The building’s sculpted massing and careful attention to materiality establishes a high quality design benchmark for the area’s regeneration, creating a distinctive sense of place and providing a new destination for the wider area.
The hotel comprises 172 bedrooms, including accessible, family, twin and interconnecting rooms, with café/bar, restaurant and meeting facilities across 9 storeys. The design proposals were developed in conjunction with AC Hotels by Marriott (ACHM), who offers hotels sought after by clients who travel frequently for business and who seek to experience the city culture. Designing services and facilities that fit in accordance with what these clients value most was paramount.

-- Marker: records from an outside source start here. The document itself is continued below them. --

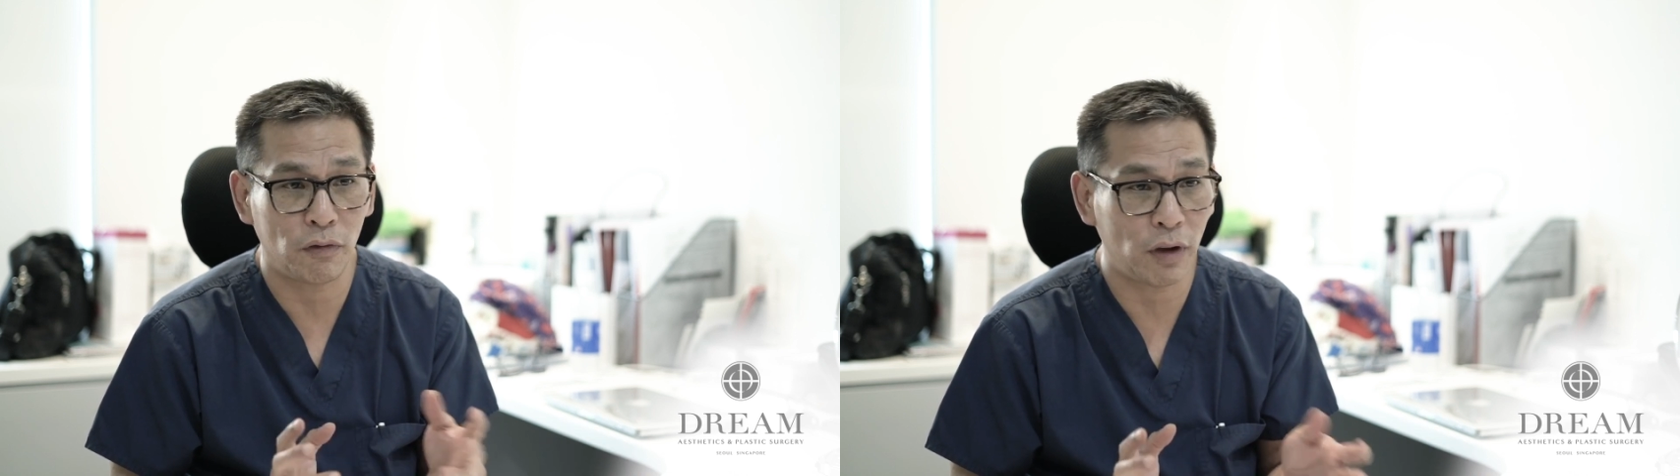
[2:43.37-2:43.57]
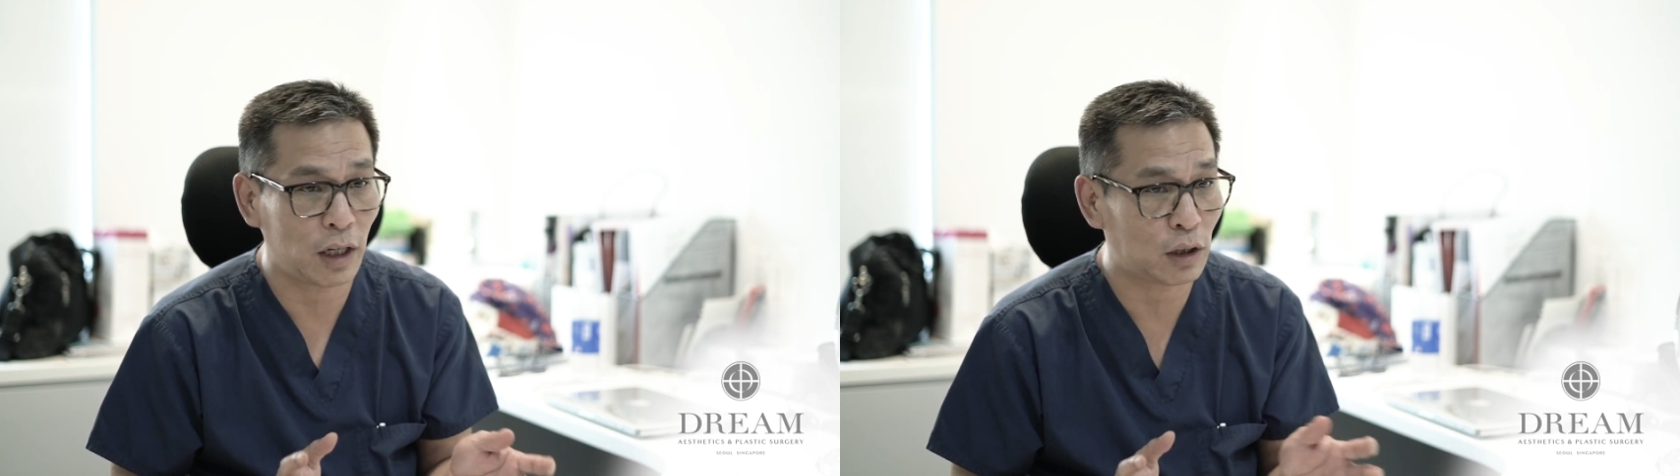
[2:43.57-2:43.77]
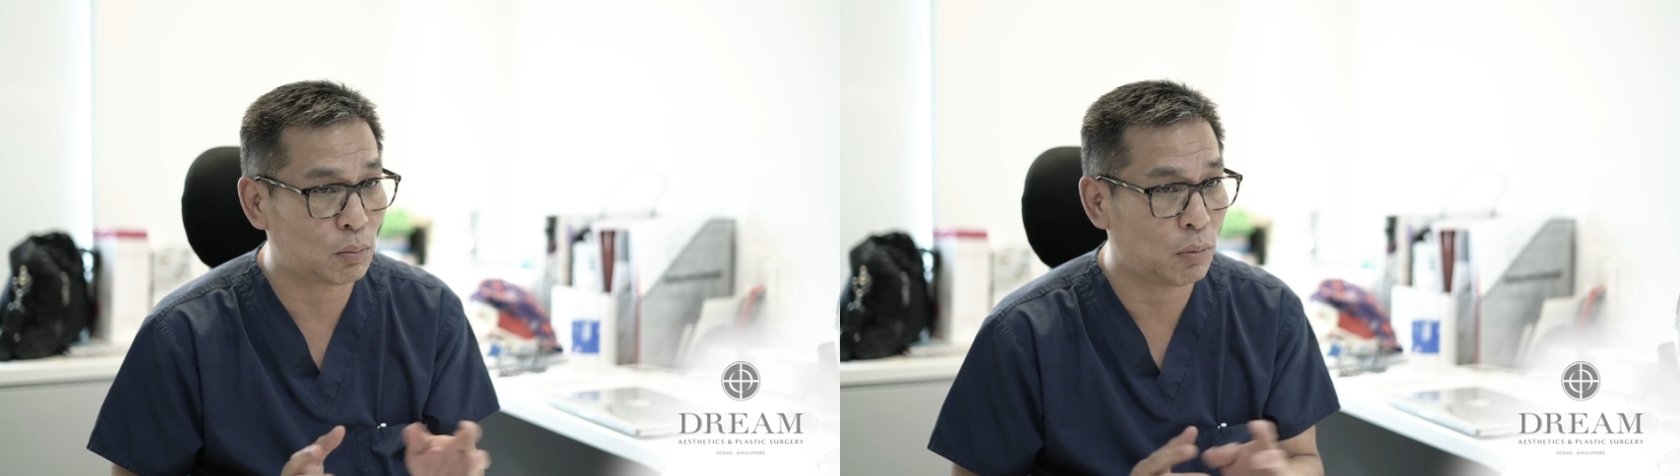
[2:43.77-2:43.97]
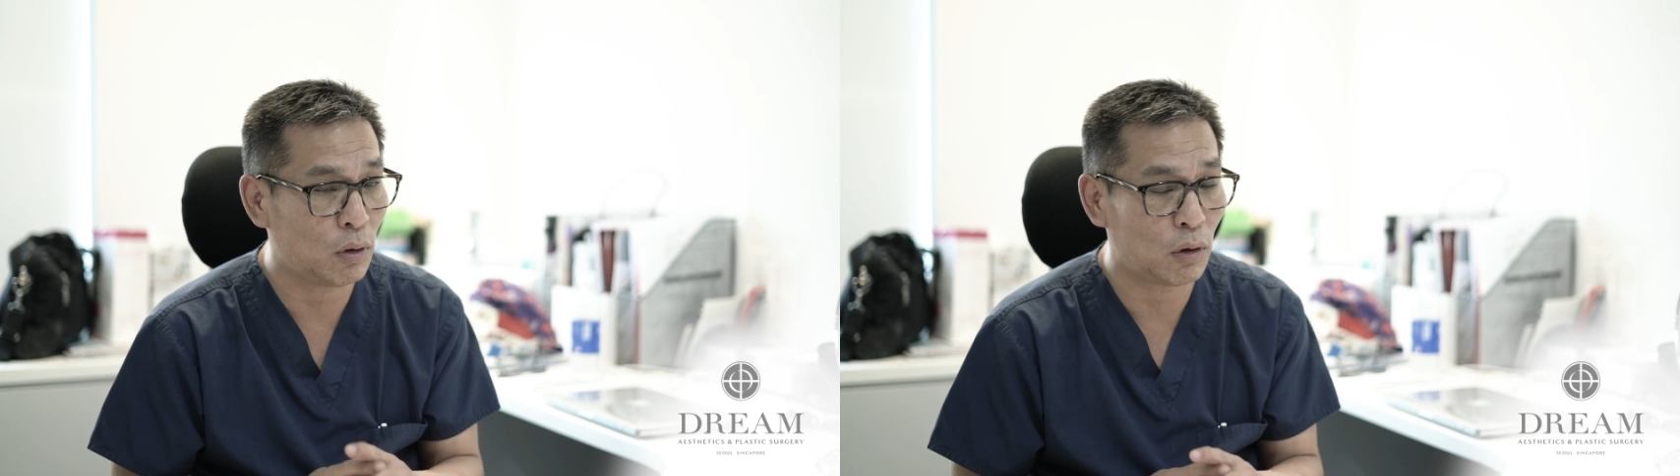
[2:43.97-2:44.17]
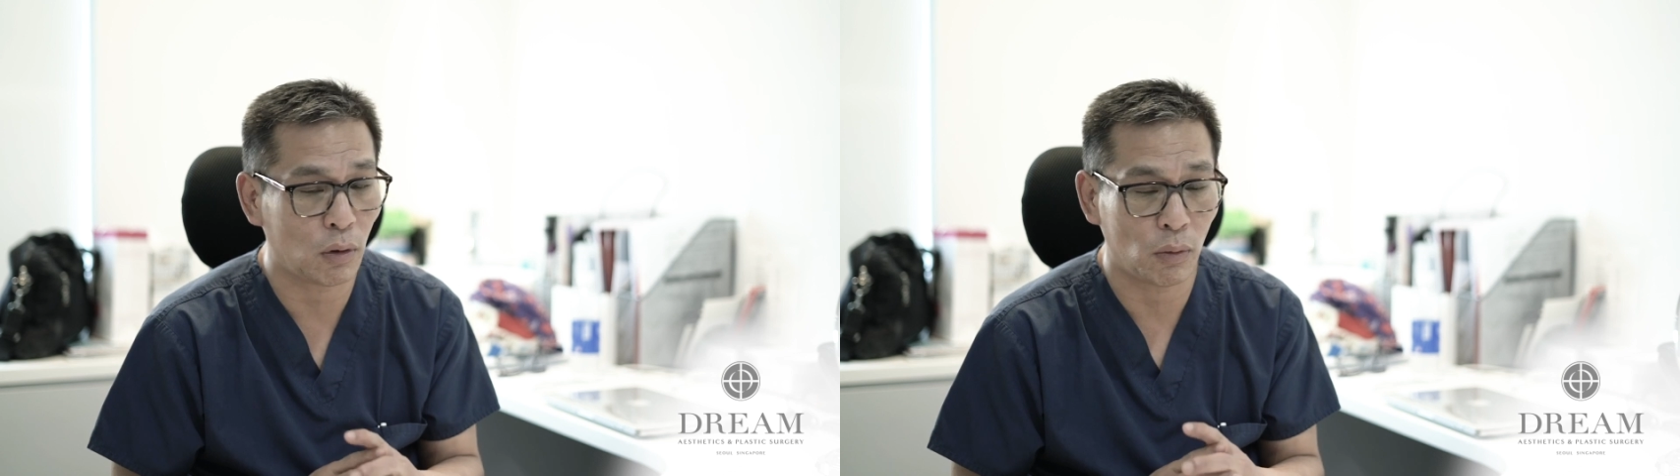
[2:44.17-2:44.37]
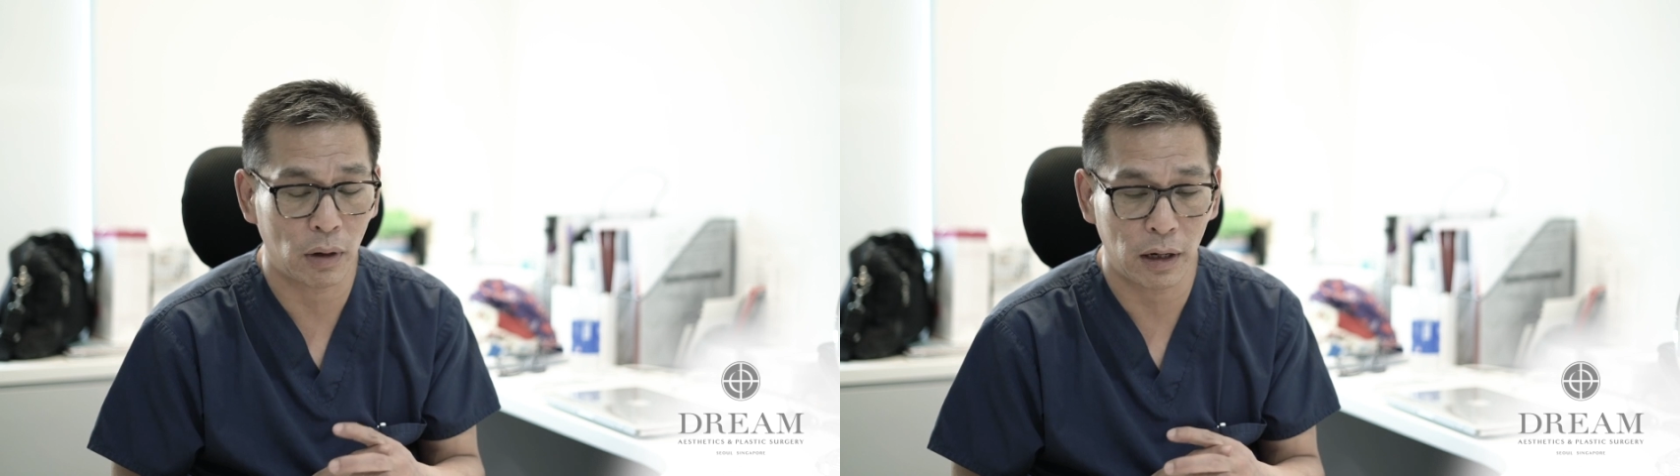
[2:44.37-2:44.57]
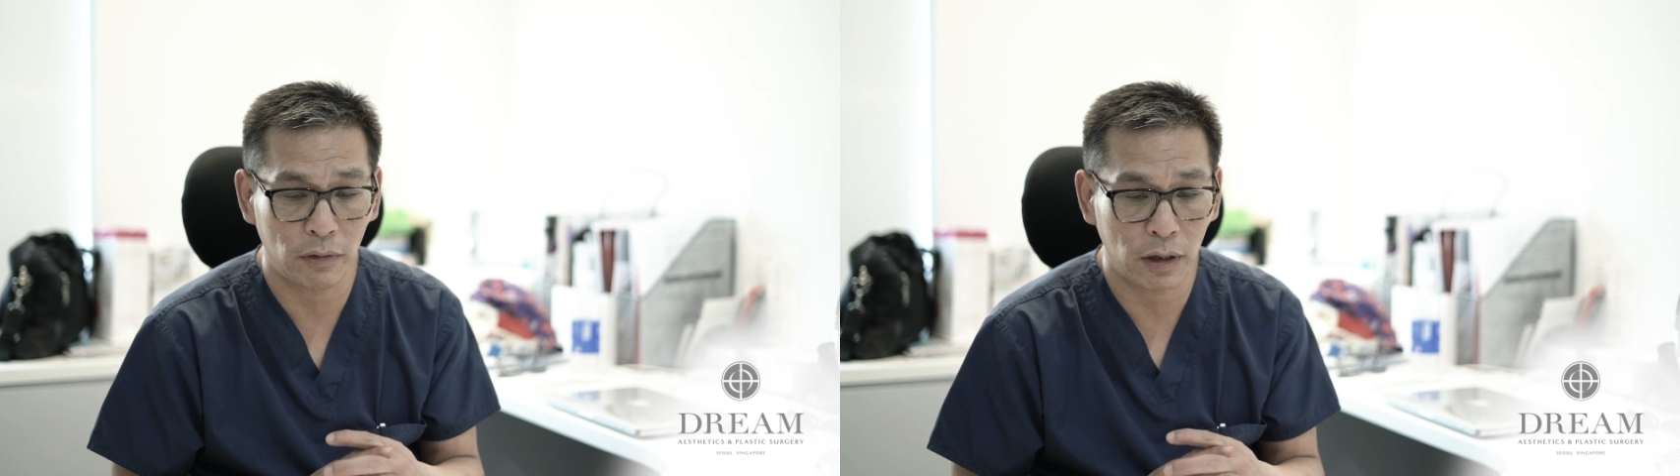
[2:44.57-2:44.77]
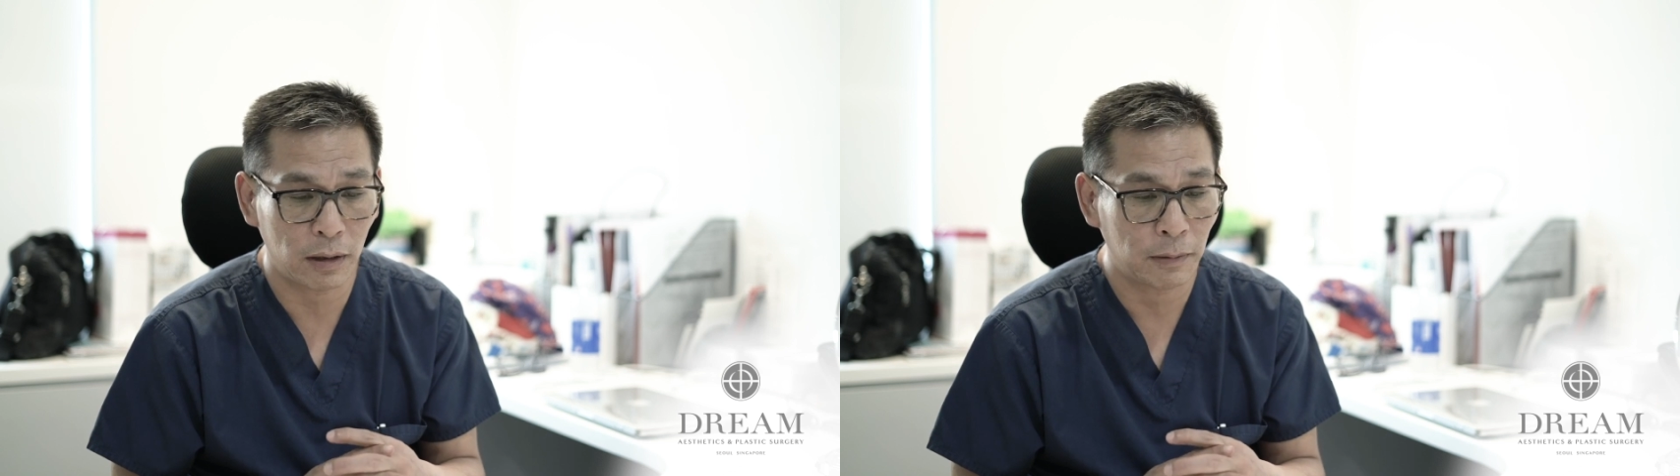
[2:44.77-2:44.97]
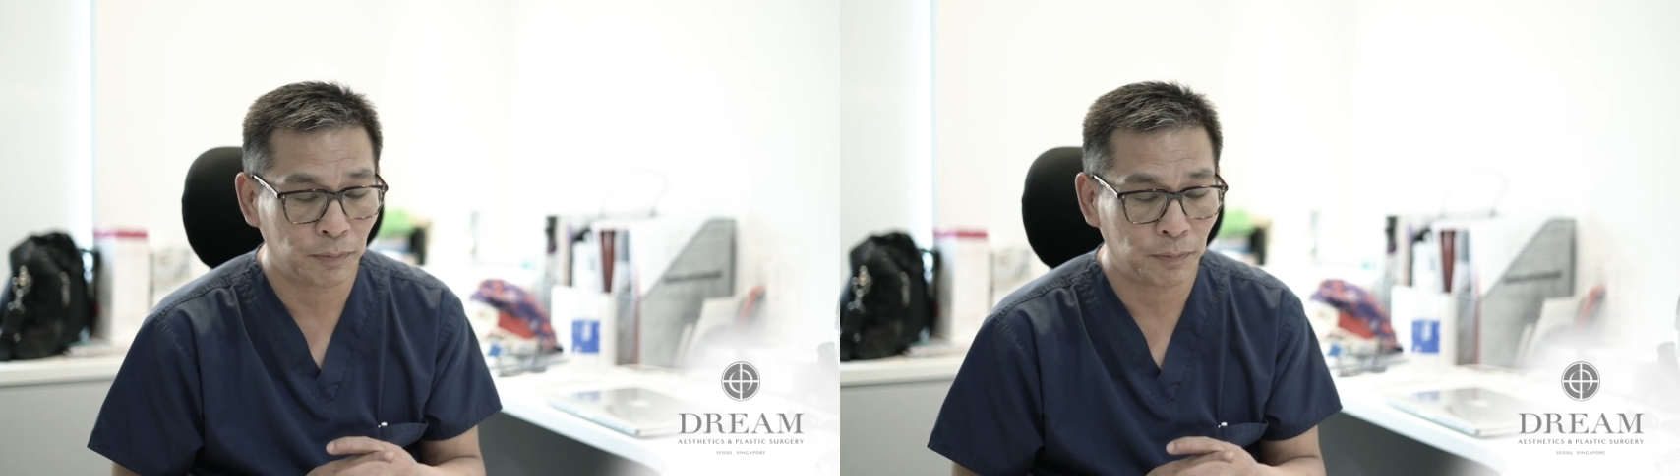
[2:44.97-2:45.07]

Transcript: Facebook or whatever,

Setting back the ground floor entrance, which leads into the reception area and bar, creates a natural route underneath the accommodation space above, promoting movement towards the city. Power and data are provided throughout the ground floor bar and library area if guests wish to stay in the hotel and carry out business activities. The generous floor to ceiling height at ground floor allows for high coffered ceilings and sculptural light fittings, while the open plan environment creates views across the hotel’s varied functions and to the street outside.
Externally, brick was chosen as the predominant material as it provides a visual mass, depth and variation that sits comfortably within the surrounding Victorian shops and warehouses. Rather than replicating the dark red brick materiality of these warehouses, a lighter coloured white/grey brick with a light grey mortar establishes a visual contrast with the existing buildings and enhances the feeling of light and space around the building. A powdered finish adds depth and variation as opposed to a ‘clean cut’ contemporary appearance.
Carefully positioned windows promote natural day lighting within circulation spaces where possible and enhance views. The light and reflective properties of the glazing provides a visual contrast with the rough and heavyweight brick frame.
The external façade and structural walls are constructed in precast concrete panels. This system allowed the design team to coordinate and construct most of the building offsite while site preparations and foundations were taking place, reducing the overall programme time. This system and offsite bathroom PODs reduced the number of wet trades on site and overcame challenges of working within limited space around the site.